Small Business Administration (SBA) 7a Loan
SBA stands for “Small Business Administration.” The Small Business Administration is a government agency, not a business lender. Applications for SBA Loans are not sent directly to the SBA. Instead, you must apply through one of three types of financial institutions: commercial banks, credit unions, or alternative business financing facilitators like United Capital Source. These loans help small business owners just like you start or grow businesses. What makes an SBA Loan different than all other business loans is that the SBA guarantees up to 85% of loans up to $150,000 and up to 75% of loans over that amount and up to $500,000. This means that even if the borrower defaults on the loan, the financial institution would still get back 85% or 75% of the borrowed funds. The SBA also sets limits on the interest rates and fees lenders can charge. The SBA, however, does not approve or reject applications. That’s all up to the financial institution, each of which has its own criteria for approval. Once the institution approves an application, it submits its own application requesting the SBA’s guarantee.
How it Works
This is the most popular type of SBA Loan. It can be used for almost any purpose: hiring more people, purchasing new equipment, paying off existing debts, ordering bulk inventory, etc. You can access up to $5M, with repayment terms of up to 25 years for commercial real estate and 10 years for all other purposes.

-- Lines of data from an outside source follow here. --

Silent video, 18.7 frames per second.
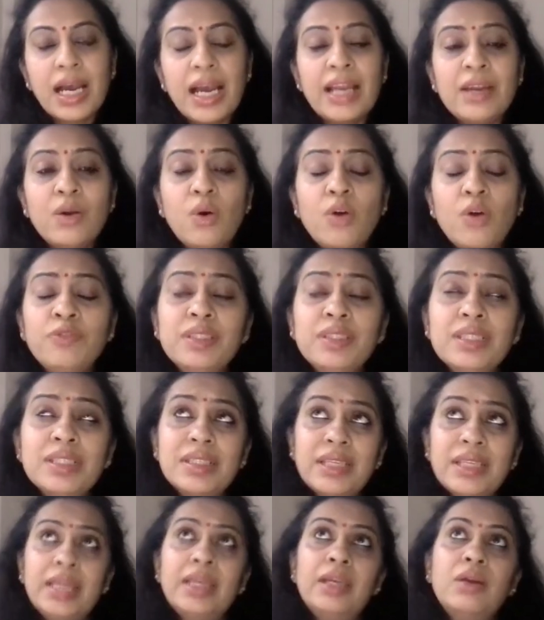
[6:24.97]
I often
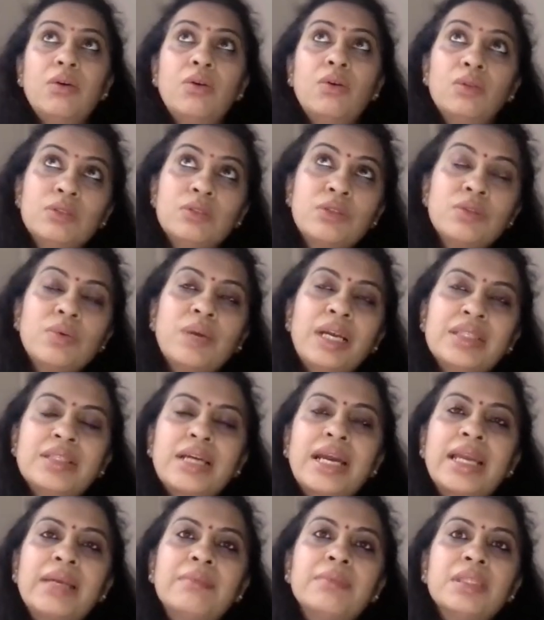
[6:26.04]
say also at
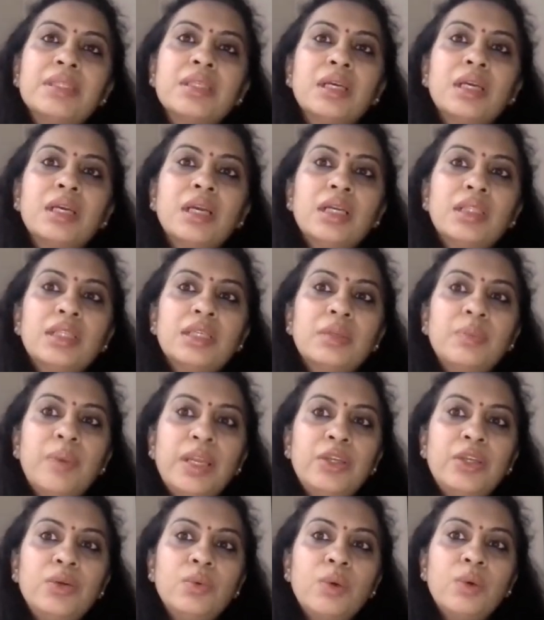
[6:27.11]
times that
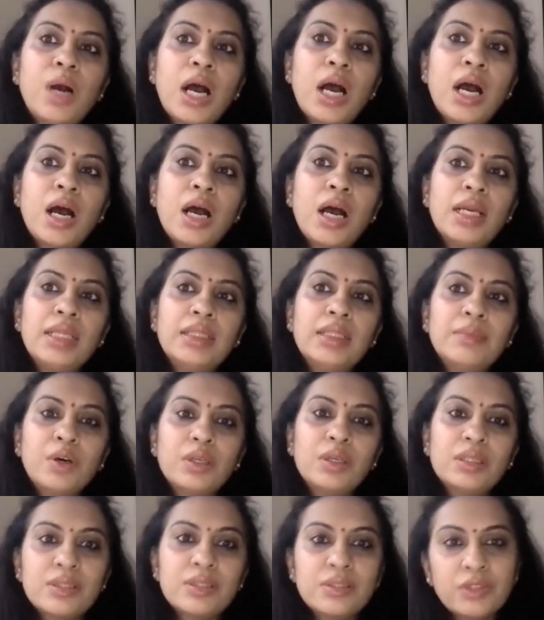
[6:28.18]
when you are in the
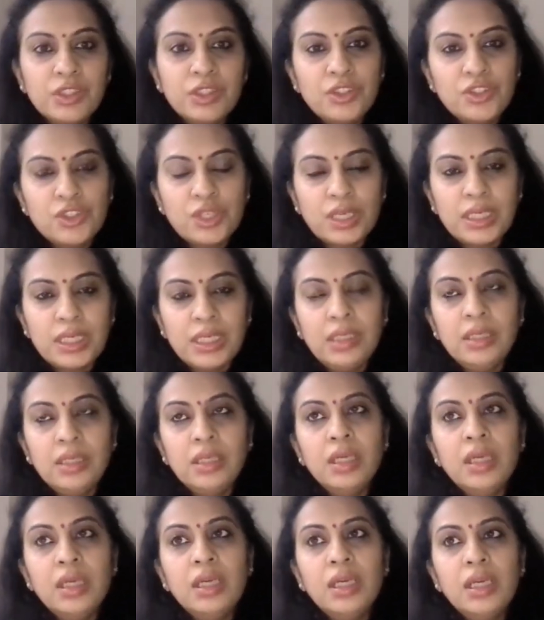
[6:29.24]
Montessori journey,
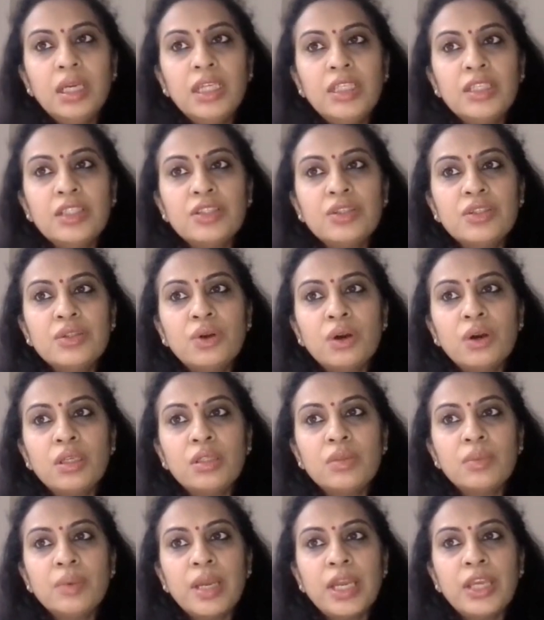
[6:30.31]
it is
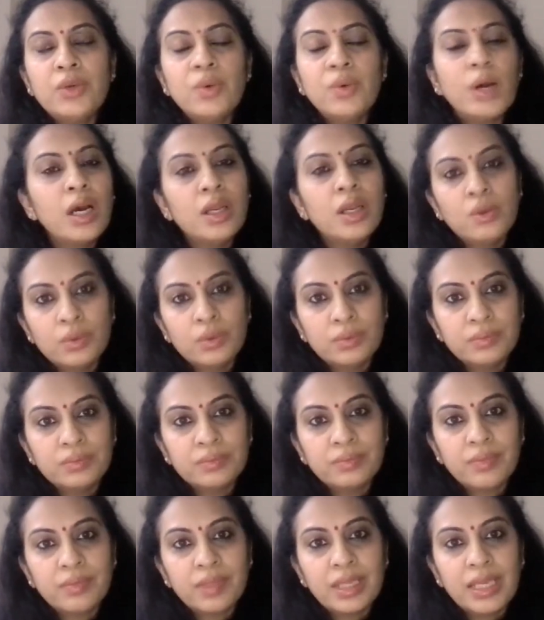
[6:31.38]
not where you are alone.
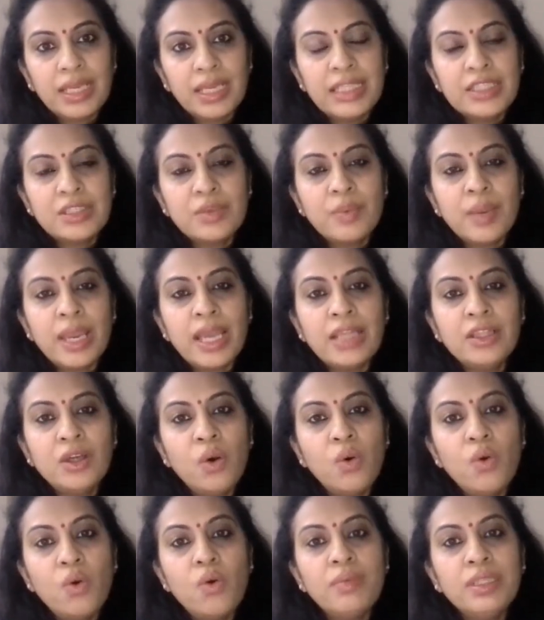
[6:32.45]
It's where the
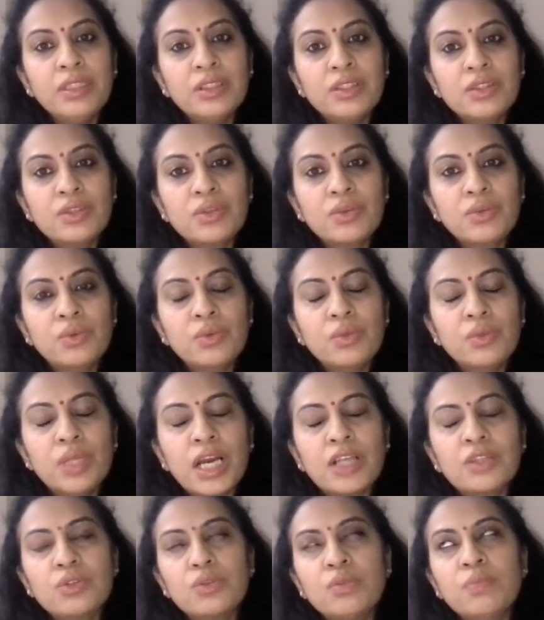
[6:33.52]
home and the school
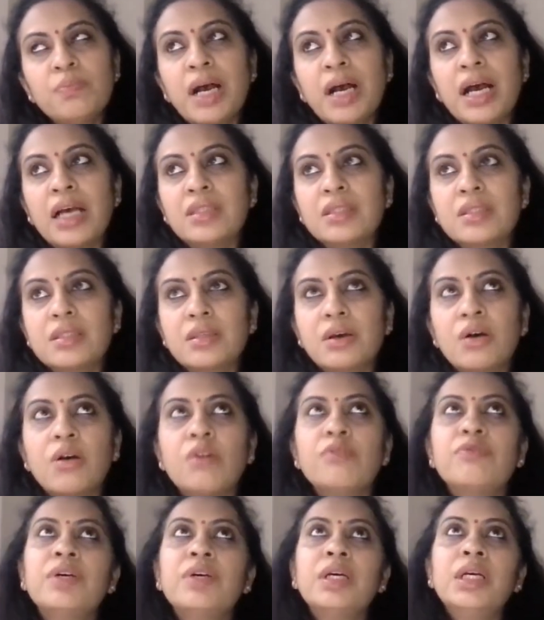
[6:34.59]
are two parts
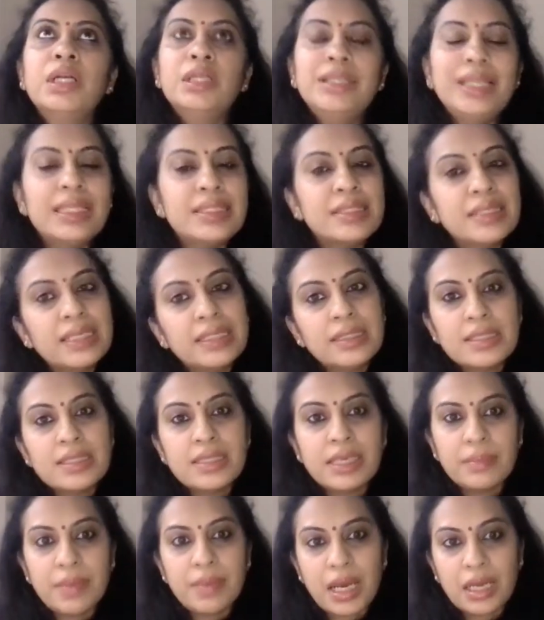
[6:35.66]
of, let's say, the
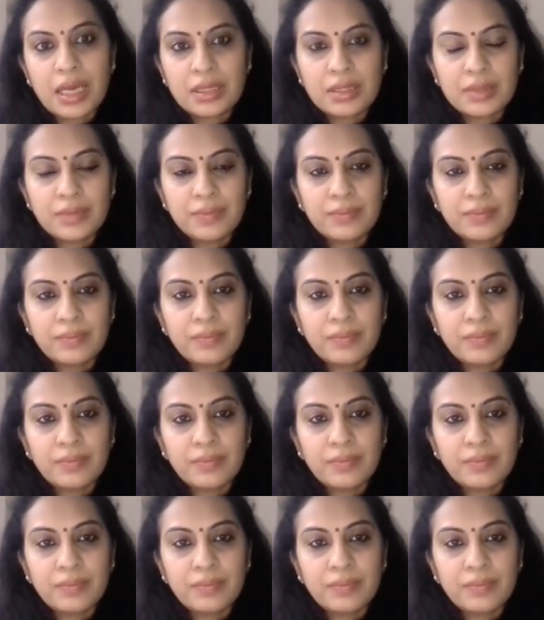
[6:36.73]
same heart.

Interest rates range from 7.75% – 15.75%. There is a 1.7% guarantee fee for loans up to $150K and a 2.25% fee for loans greater than that amount. This fee might be presented as part of the total cost of the loan. There may also be an origination fee or loan packaging fee. 7(a) Loans cannot be used for certain purposes. These purposes include purchasing a building that will be leased to another business, reimbursing a business owner for a previous investment in the business, and repaying debts owed to the US government.